According to a report by the US-China Economic and Security Review Commission, the acquisition of US farmland has potential national security ramifications, regardless of the location of the land being purchased. By involving itself heavily in the US agricultural sector, China has put itself in an excellent position to benefit from American technology and other intellectual property.
This report indicates that China has historically shown interest in obtaining US intellectual property in the agricultural sector through illicit channels like IP theft and physical seeds. However, integrating Chinese-owned farms into the American agricultural sector would likely simplify Chinese acquisition of advanced American technology.
For example, agricultural technological developments, such as genetically modified (GM) seeds, are in high demand because of changing environmental factors and food insecurity around the globe. GM seeds mitigate risks surrounding droughts, disease, and pests and offer an increased yield per acre of arable land. This resistance and productivity reduces the land needed to produce sufficient crops. In short, GM seeds appeal to a Chinese state ridden with agricultural insecurity and lagging behind US innovation.
Stabilizing China’s food production capacities is not the only consequence of American technology falling into Chinese hands. Chinese possession of GM seeds and specific agricultural IP could pose serious military risks. The US-China Economic and Security Review Commission suggests that GM seeds and IP are subject to reverse engineering, which could allow nefarious actors to unlock blights and bioweapons based on the genetic material available. This is particularly concerning because GM crops are by nature minimally varied, meaning that any type of bioweapon or disease could more easily wipe out entire crop populations. Chinese acquisition of this technology could allow the country to stabilize and increase its crop production. It could fuel a dangerous conflict spiral between significant powers and heighten the risk of bioterrorism.
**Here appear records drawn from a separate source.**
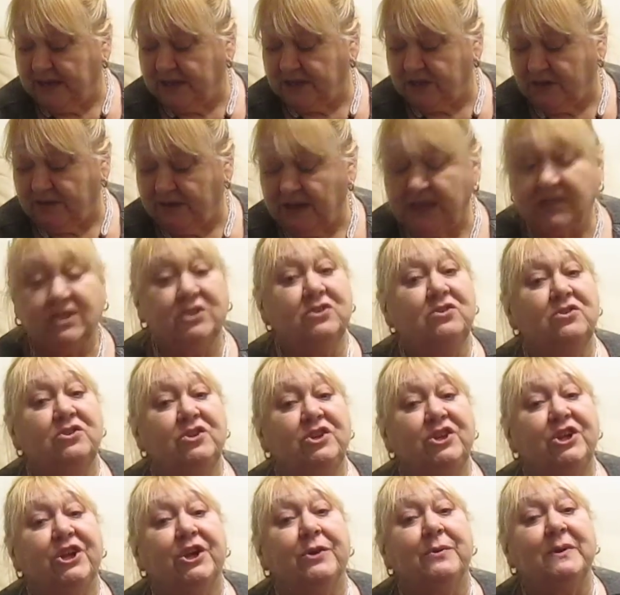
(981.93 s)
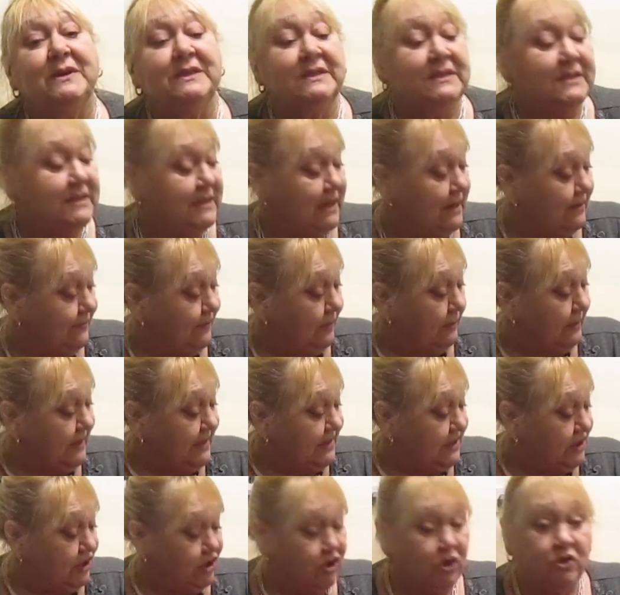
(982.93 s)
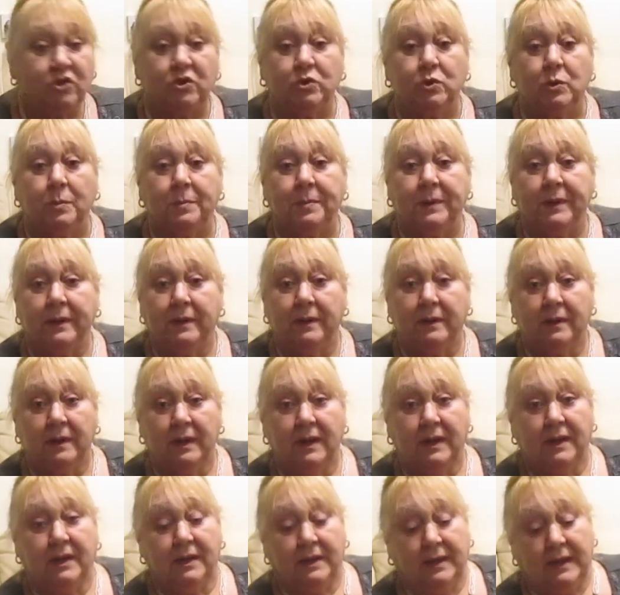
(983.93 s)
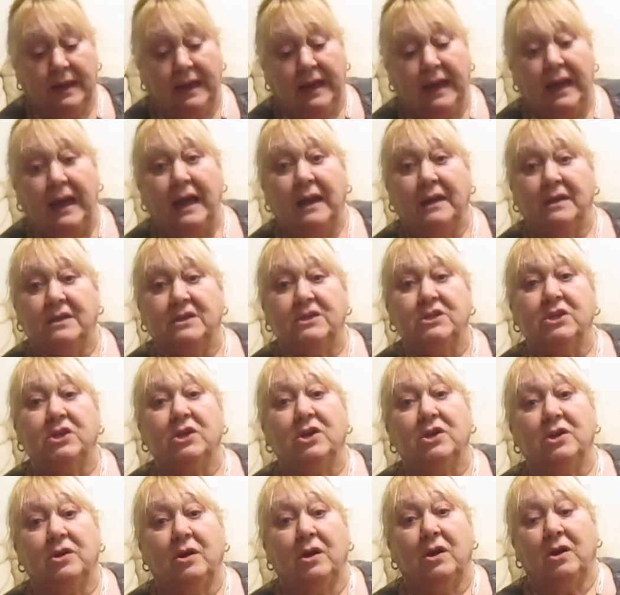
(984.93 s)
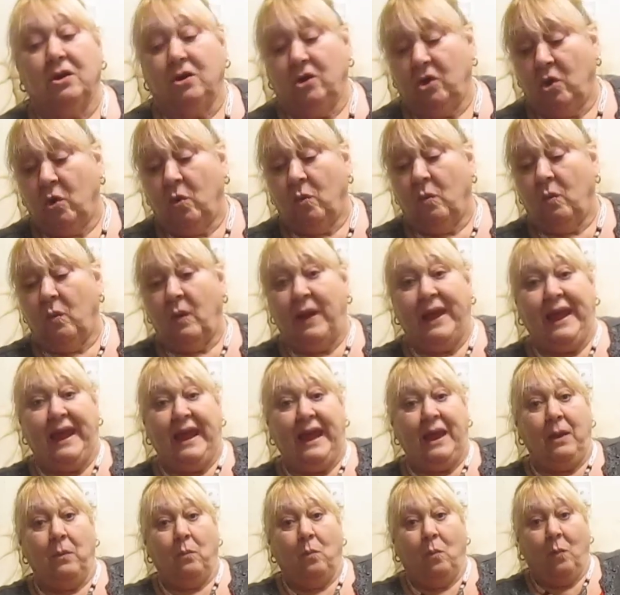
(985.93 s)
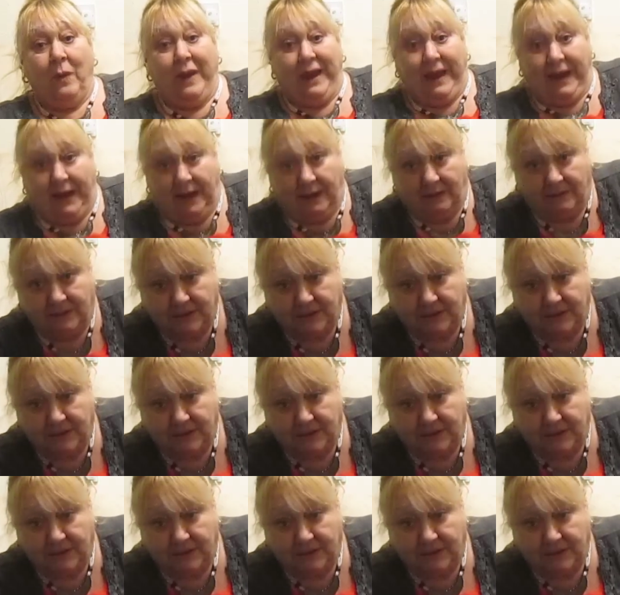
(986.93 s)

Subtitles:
So that's a good cue, isn't it, for me to shut up and go away.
Although foreign acquisitions of US land are monitored by the USDA and subject to further approval by the Committee on Foreign Investment in the United States, businesses in the agricultural sector should take extra steps to consider their business partners and potential buyers.
The concept of “knowing your customer” (KYC) due diligence so frequently applied to banks can also apply to agriculture. Because USDA data relies entirely on self-reporting, American business owners in the agricultural sector must look for warning indicators and risks surrounding investors, buyers, and partners. This obligation includes knowing whom you do business with at
the personal and corporate levels. Due diligence on prospective business partners in this sector is becoming more important.
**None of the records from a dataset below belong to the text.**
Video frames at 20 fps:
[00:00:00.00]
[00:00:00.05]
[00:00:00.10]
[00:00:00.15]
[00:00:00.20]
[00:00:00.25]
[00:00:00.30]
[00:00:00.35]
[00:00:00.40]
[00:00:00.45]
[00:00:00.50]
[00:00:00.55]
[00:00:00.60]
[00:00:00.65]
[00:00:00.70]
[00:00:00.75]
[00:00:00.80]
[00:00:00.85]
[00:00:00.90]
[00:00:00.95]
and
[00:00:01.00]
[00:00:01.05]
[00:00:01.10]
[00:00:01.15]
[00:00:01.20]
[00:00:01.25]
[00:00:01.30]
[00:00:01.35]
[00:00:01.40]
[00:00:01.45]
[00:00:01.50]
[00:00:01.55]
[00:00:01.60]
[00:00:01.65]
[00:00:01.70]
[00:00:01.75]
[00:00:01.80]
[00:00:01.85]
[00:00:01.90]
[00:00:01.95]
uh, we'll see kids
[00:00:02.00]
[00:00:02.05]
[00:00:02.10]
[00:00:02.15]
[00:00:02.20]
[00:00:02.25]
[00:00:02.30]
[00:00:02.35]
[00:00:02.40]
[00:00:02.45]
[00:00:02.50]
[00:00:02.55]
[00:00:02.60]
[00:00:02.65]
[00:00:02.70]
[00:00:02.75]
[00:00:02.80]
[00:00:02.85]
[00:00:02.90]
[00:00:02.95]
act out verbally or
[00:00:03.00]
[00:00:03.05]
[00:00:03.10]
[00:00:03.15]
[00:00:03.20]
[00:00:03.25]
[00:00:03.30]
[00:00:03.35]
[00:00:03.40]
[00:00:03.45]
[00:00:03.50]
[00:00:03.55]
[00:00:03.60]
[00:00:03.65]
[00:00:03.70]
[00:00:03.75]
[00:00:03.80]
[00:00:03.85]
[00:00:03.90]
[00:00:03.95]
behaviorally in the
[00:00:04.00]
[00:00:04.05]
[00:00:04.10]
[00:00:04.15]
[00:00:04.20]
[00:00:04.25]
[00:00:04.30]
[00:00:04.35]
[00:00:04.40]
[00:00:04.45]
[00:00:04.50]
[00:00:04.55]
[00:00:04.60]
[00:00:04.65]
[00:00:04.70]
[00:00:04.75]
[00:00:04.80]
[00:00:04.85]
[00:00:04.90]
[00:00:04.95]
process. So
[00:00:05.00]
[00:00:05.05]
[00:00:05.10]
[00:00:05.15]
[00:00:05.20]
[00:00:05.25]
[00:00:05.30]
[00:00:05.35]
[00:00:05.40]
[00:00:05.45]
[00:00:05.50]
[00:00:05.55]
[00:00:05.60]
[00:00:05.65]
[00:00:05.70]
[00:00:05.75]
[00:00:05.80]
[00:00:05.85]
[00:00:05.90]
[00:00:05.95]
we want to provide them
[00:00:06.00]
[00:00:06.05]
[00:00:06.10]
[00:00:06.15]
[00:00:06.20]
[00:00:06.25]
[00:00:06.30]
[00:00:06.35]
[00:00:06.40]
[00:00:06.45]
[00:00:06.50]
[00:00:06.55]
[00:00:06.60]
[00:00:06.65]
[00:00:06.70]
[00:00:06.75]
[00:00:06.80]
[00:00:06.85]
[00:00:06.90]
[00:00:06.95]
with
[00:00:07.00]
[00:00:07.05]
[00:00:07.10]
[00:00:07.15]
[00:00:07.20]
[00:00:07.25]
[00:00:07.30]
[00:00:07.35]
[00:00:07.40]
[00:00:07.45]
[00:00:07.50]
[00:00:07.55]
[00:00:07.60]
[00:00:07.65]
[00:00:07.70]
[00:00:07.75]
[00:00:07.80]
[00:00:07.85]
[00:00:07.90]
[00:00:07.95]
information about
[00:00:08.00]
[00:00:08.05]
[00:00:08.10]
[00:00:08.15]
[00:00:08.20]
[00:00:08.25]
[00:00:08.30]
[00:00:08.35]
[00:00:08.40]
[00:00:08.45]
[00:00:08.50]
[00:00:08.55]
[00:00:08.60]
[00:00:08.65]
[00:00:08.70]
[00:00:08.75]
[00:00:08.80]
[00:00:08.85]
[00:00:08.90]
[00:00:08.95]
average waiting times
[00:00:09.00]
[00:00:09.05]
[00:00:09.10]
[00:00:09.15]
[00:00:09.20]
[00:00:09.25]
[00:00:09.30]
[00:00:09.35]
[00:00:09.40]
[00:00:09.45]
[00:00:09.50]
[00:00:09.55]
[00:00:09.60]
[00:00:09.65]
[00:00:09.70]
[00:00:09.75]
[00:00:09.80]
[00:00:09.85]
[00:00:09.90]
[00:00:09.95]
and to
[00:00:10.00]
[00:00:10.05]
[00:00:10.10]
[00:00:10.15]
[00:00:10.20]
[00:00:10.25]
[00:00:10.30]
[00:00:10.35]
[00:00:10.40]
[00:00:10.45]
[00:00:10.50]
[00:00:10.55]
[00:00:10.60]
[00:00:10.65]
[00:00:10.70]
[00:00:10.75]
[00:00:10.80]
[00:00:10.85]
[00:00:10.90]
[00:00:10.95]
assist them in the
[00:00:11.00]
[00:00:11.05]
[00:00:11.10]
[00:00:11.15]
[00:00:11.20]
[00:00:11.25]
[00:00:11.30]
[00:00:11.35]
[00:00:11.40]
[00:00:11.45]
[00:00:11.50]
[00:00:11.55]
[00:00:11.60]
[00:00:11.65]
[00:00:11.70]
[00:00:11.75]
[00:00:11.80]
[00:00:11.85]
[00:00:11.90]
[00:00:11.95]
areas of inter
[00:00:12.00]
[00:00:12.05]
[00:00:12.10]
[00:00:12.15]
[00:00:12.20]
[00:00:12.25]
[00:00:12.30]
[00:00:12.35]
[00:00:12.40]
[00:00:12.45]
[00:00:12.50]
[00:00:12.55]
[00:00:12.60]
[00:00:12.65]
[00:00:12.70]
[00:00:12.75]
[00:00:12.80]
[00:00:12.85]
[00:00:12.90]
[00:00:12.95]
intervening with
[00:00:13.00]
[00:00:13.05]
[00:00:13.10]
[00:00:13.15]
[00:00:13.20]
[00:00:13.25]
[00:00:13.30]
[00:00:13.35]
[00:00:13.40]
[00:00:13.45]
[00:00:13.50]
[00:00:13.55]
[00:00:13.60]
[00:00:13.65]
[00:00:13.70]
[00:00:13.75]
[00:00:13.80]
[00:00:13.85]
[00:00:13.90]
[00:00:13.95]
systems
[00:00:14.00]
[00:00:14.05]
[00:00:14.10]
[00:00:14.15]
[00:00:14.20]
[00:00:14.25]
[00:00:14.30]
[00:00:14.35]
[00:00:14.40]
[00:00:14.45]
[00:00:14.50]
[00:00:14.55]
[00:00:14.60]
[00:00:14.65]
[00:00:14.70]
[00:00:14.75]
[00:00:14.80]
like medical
Screening individuals for foreign political ties, ties to State Owned Enterprises (SOEs), major criminal organizations, intelligence agencies, or front organizations reduce reputational risk from partnering with entities that may draw scrutiny and scandal.
This kind of in-depth screening requires more than a background check. It includes checking and interviewing sources abroad, data mining social media posts, and employing skilled investigators with sophisticated OSINT (Open Source Intelligence) techniques to identify imposters and bad actors.
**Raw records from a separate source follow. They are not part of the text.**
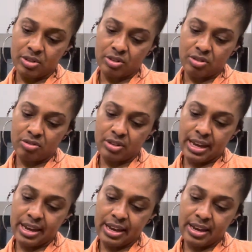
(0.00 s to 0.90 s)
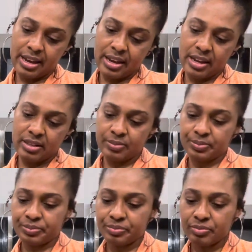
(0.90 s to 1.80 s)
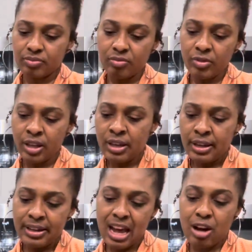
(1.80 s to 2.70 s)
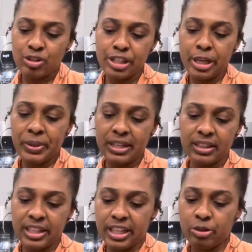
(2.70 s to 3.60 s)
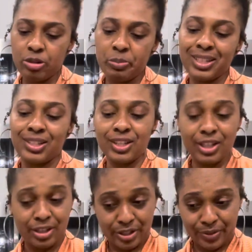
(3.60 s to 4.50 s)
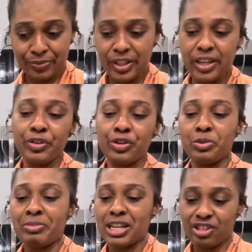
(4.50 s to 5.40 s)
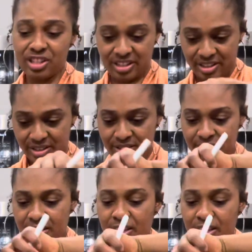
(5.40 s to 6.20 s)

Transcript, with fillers: do that. Now, typically it would be good if you could measure this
As an agricultural vendor in the US, being approached by a business interested in land near sensitive US military sites offers a clear warning indicator of potential risk.
The location of your assets, such as proximity to military sites, can inadvertently expose your company to legal and regulatory liability and potential violation of national security laws if you sell to a bad actor.
Knowing the companies you sell to is another level of risk mitigation that goes beyond basic investigation. This kind of sophisticated screening involves intelligence gathering to know the background of your partner company, its beneficial ownership, and motivations.
For companies selling agricultural assets to Chinese buyers, intelligence and due diligence investigation is just good business.